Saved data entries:
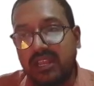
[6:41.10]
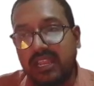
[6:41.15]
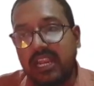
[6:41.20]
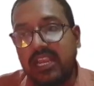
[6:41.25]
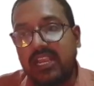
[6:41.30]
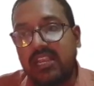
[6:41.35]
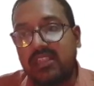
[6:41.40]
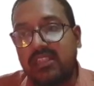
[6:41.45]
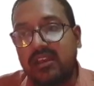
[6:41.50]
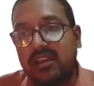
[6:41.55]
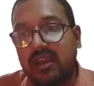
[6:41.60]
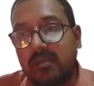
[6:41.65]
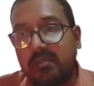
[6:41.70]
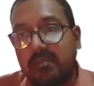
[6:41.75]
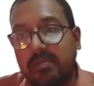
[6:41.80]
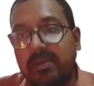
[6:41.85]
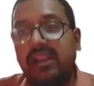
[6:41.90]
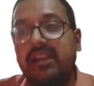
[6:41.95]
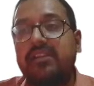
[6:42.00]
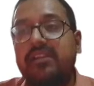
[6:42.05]
get the
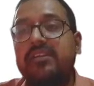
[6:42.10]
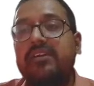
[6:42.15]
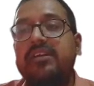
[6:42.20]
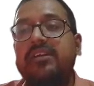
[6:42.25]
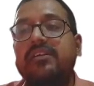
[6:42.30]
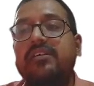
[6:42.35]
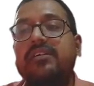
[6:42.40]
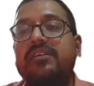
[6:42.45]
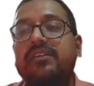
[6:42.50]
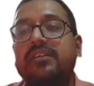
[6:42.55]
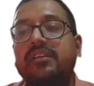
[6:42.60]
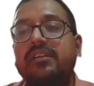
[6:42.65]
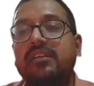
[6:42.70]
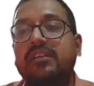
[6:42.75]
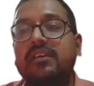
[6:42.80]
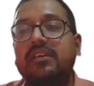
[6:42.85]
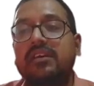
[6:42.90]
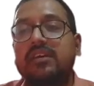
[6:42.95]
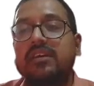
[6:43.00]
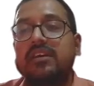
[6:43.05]
complete return,
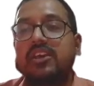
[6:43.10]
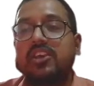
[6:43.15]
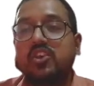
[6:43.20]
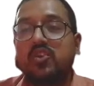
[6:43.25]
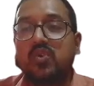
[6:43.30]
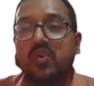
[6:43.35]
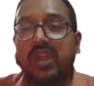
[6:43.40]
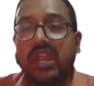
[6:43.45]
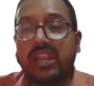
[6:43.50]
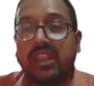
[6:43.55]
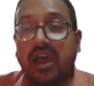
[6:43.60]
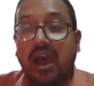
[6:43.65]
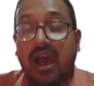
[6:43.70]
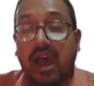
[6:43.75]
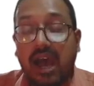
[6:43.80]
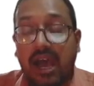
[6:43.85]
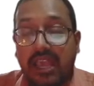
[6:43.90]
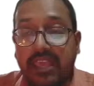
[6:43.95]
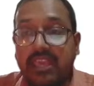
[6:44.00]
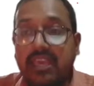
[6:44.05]
you get
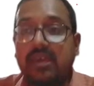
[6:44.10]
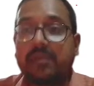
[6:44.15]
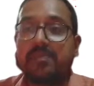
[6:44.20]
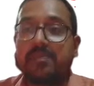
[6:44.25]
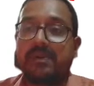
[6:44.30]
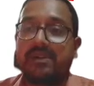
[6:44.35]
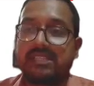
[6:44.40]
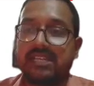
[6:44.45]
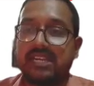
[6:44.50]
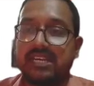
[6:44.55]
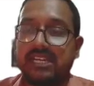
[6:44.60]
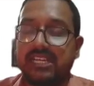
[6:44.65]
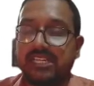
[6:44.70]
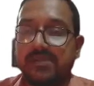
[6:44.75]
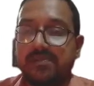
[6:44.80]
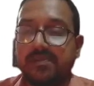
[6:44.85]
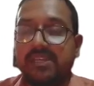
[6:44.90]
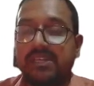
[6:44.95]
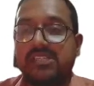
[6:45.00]
higher percentage.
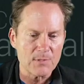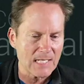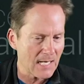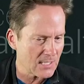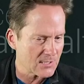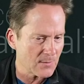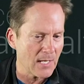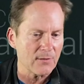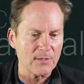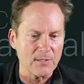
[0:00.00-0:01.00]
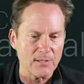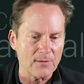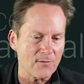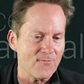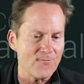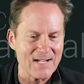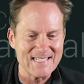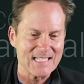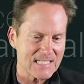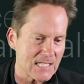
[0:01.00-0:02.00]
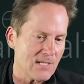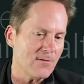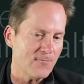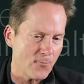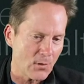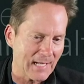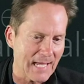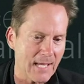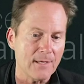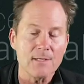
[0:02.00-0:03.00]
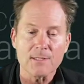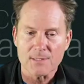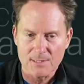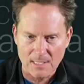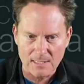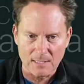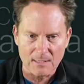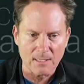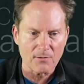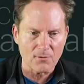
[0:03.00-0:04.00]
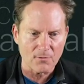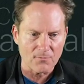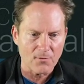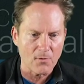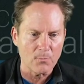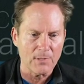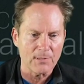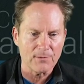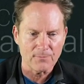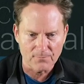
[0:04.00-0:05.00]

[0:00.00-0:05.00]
Tell us about the VitC4Care study that you're involved with.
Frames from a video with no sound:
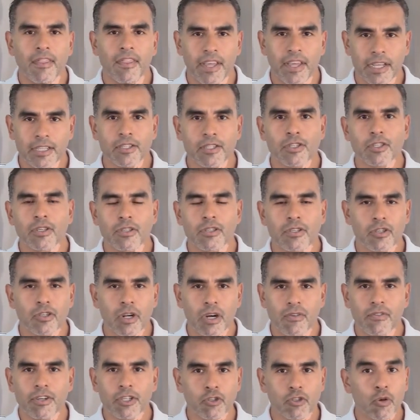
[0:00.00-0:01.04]
this
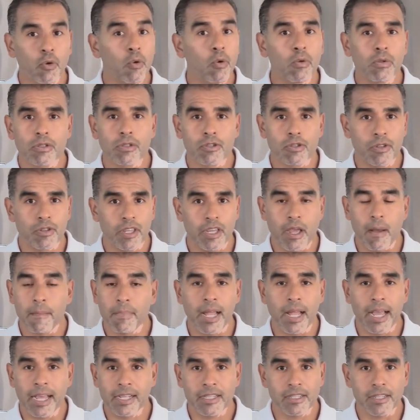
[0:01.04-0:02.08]
service tool to the
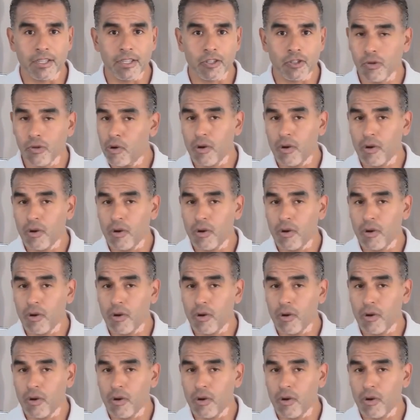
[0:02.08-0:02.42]
appliances.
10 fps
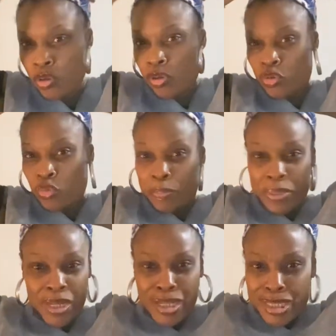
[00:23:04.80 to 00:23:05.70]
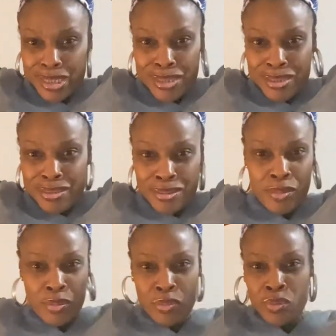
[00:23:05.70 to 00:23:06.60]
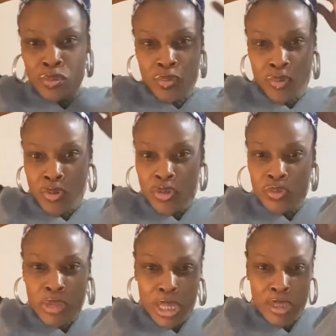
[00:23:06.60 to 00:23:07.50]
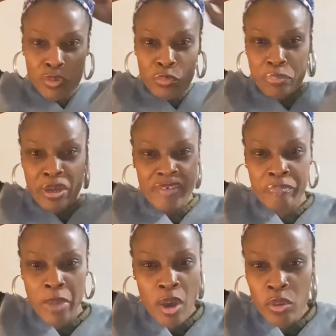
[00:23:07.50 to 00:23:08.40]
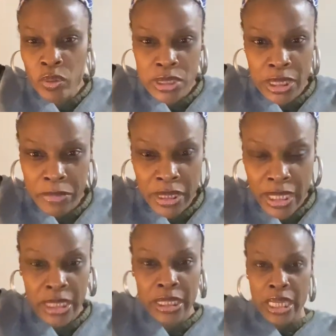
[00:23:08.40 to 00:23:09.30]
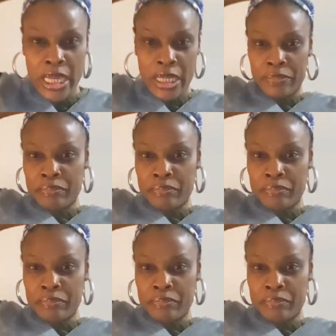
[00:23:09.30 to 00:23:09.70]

do a bun or do like a little puff ball or something like that.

WORK REQUEST> In the records above, find the line with "[0:04.00-0:05.00]" and copy from it through the last line exactly, without the pictures.

TASK RESULT>
[0:04.00-0:05.00]

[0:00.00-0:05.00]
Tell us about the VitC4Care study that you're involved with.
Frames from a video with no sound:
[0:00.00-0:01.04]
this
[0:01.04-0:02.08]
service tool to the
[0:02.08-0:02.42]
appliances.
10 fps
[00:23:04.80 to 00:23:05.70]
[00:23:05.70 to 00:23:06.60]
[00:23:06.60 to 00:23:07.50]
[00:23:07.50 to 00:23:08.40]
[00:23:08.40 to 00:23:09.30]
[00:23:09.30 to 00:23:09.70]

do a bun or do like a little puff ball or something like that.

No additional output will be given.